[Data to use]

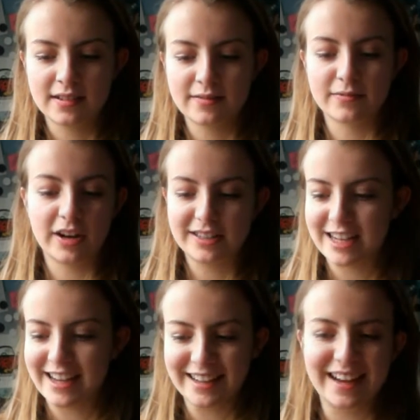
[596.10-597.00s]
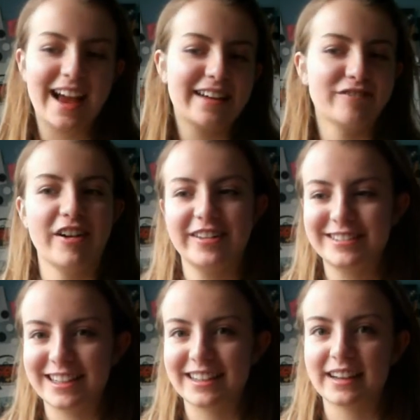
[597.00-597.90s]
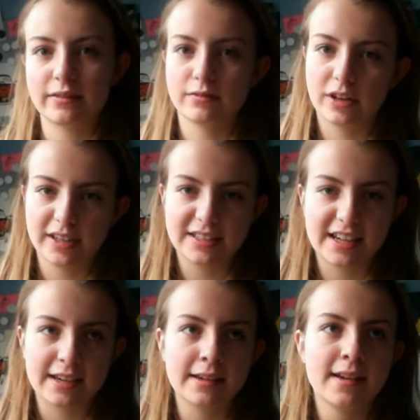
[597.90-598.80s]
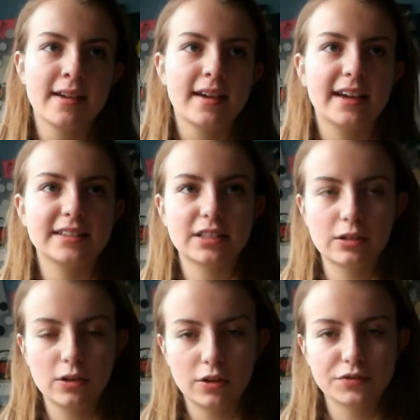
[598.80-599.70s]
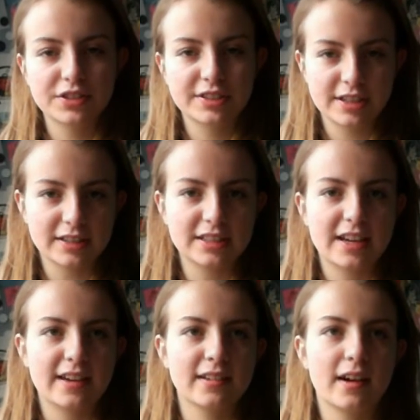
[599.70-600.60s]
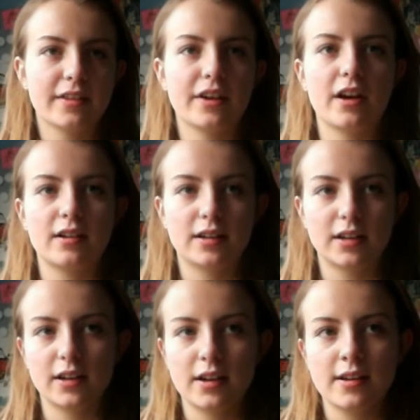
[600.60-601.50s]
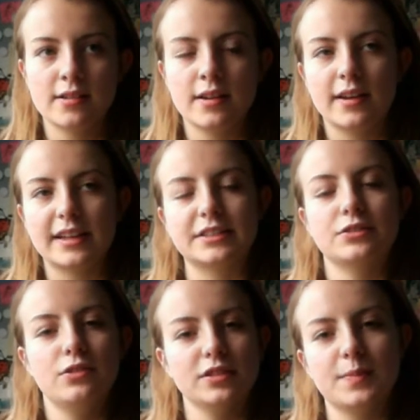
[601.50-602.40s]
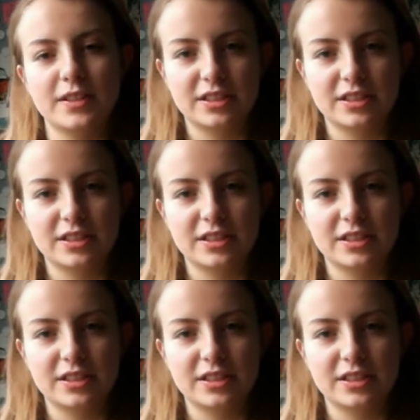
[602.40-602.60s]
writing and writing and writing. It's a lot of studying other art. It's not as much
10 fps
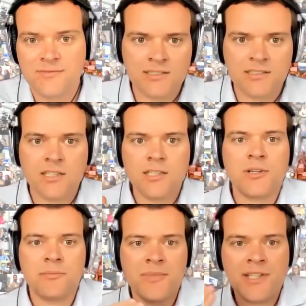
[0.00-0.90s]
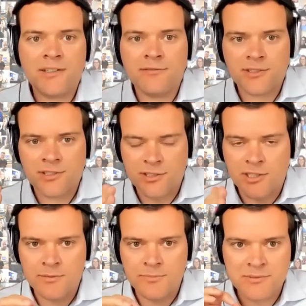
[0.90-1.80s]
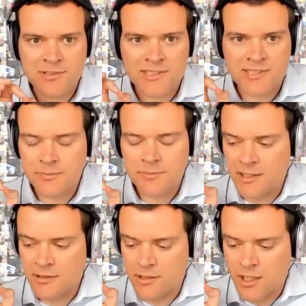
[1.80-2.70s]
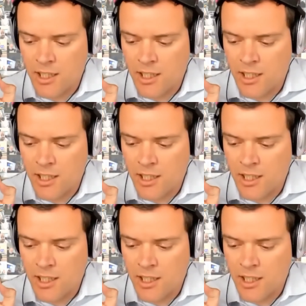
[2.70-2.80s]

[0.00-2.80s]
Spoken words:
not about me versus other people. It's about,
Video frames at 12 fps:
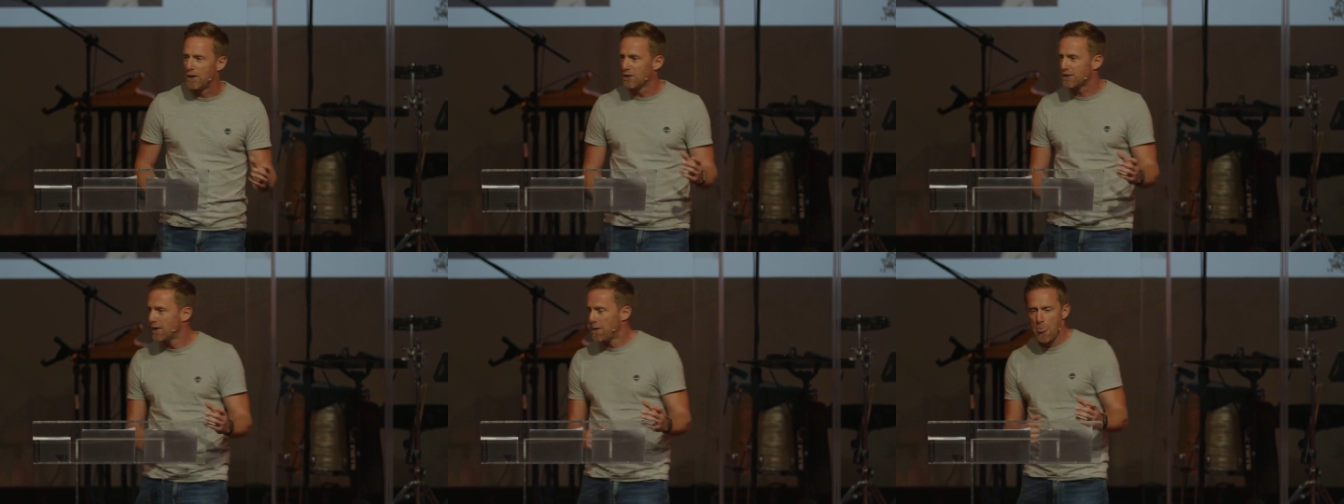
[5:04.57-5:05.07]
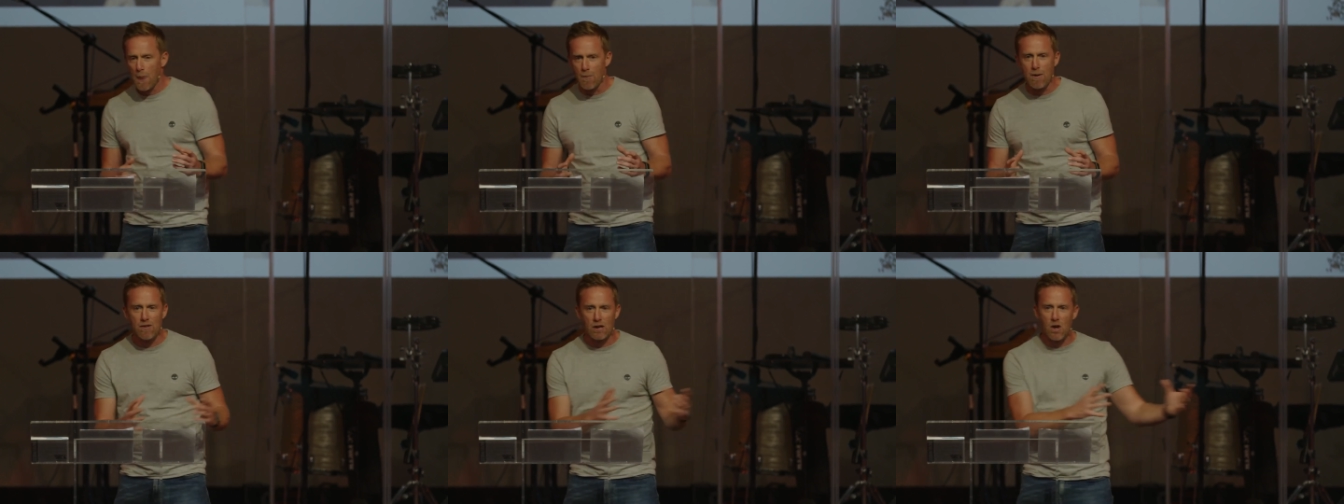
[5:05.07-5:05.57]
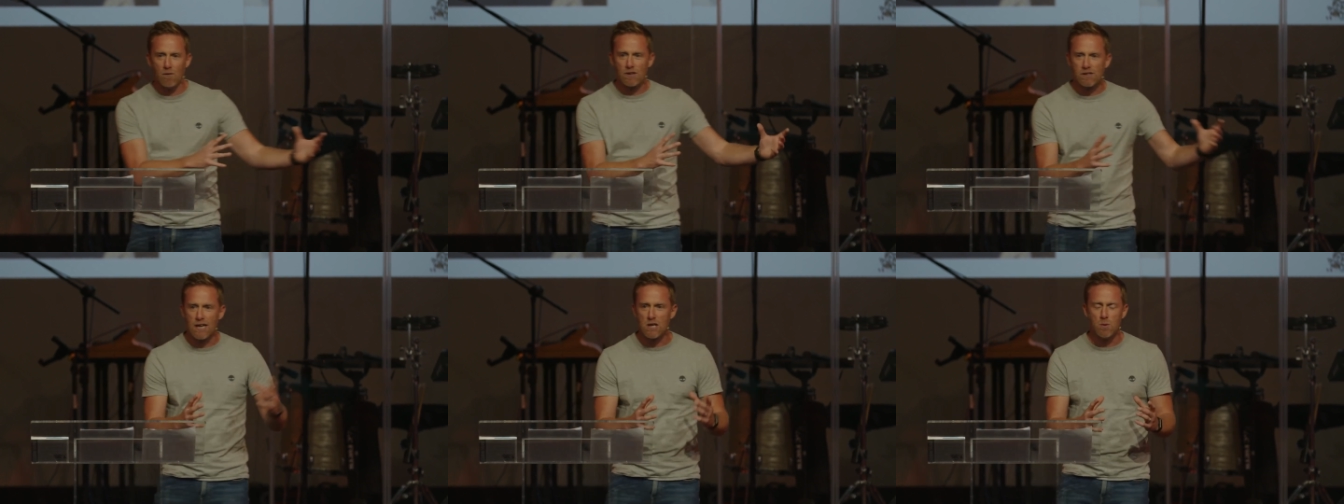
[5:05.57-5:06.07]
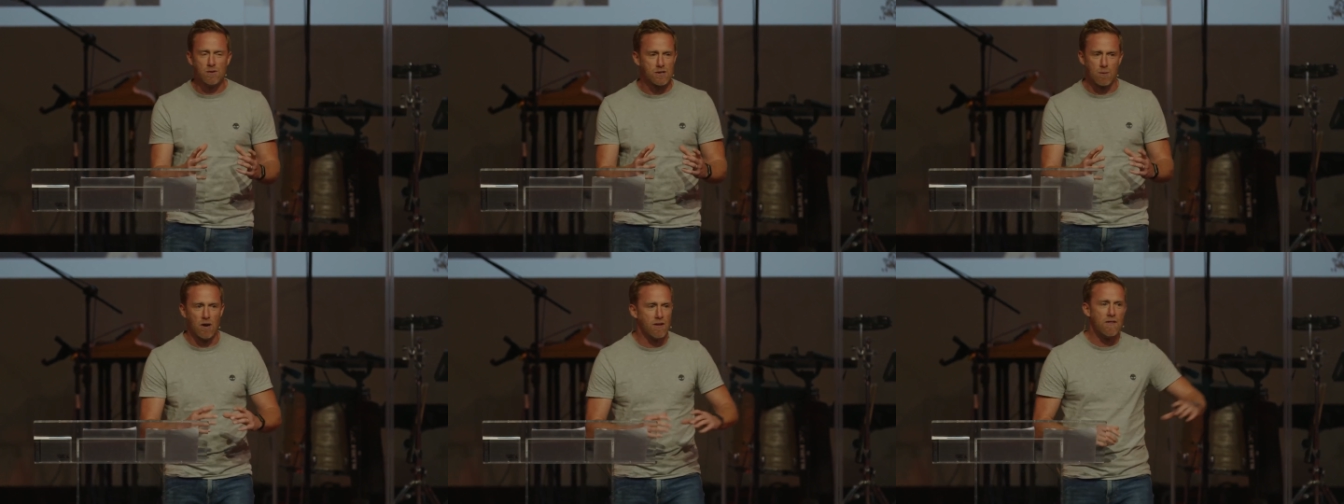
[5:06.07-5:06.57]
because I'm having a conversation with
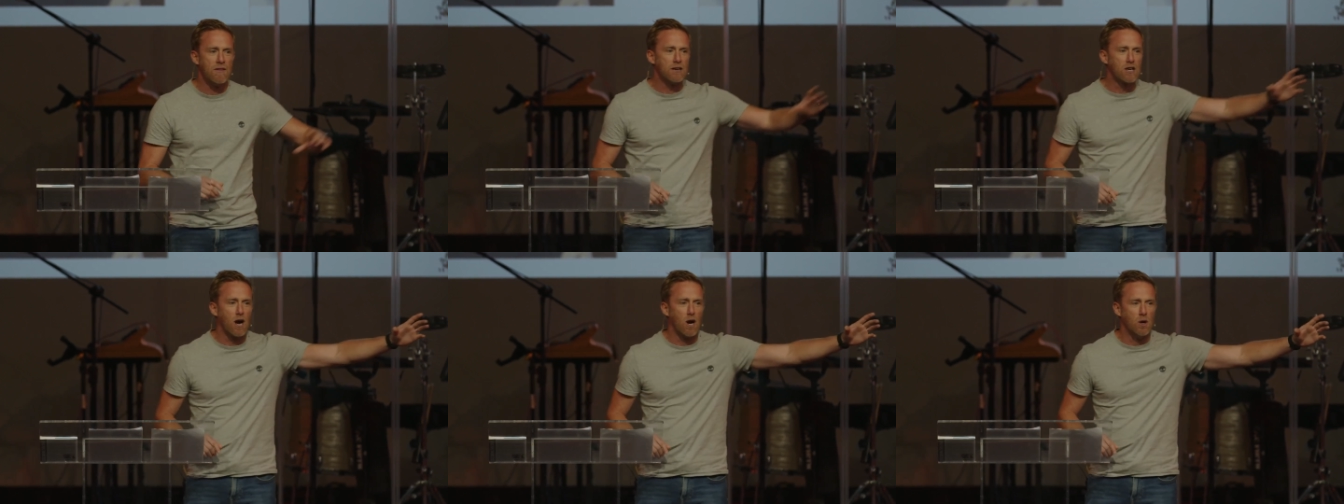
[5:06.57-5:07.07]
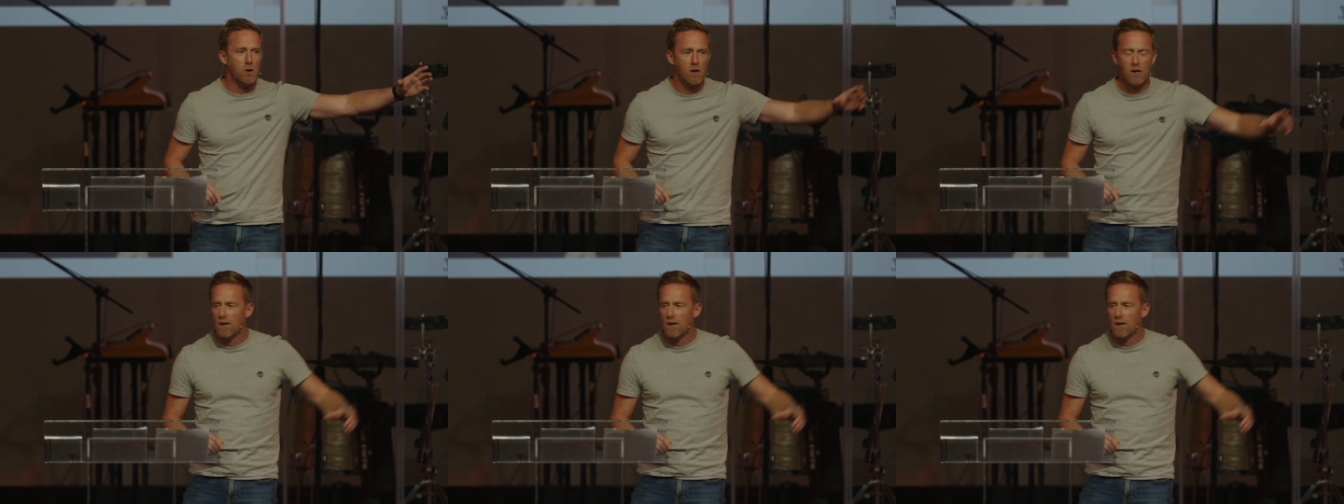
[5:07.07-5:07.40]
someone and then they'd go.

[/Data to use]

__Work request__. Write out again exactly the lines from the start of the data above through the line containing "[5:05.57-5:06.07]", inclusive, excluding any pictures.

__Solution to the exercise__.
[596.10-597.00s]
[597.00-597.90s]
[597.90-598.80s]
[598.80-599.70s]
[599.70-600.60s]
[600.60-601.50s]
[601.50-602.40s]
[602.40-602.60s]
writing and writing and writing. It's a lot of studying other art. It's not as much
10 fps
[0.00-0.90s]
[0.90-1.80s]
[1.80-2.70s]
[2.70-2.80s]

[0.00-2.80s]
Spoken words:
not about me versus other people. It's about,
Video frames at 12 fps:
[5:04.57-5:05.07]
[5:05.07-5:05.57]
[5:05.57-5:06.07]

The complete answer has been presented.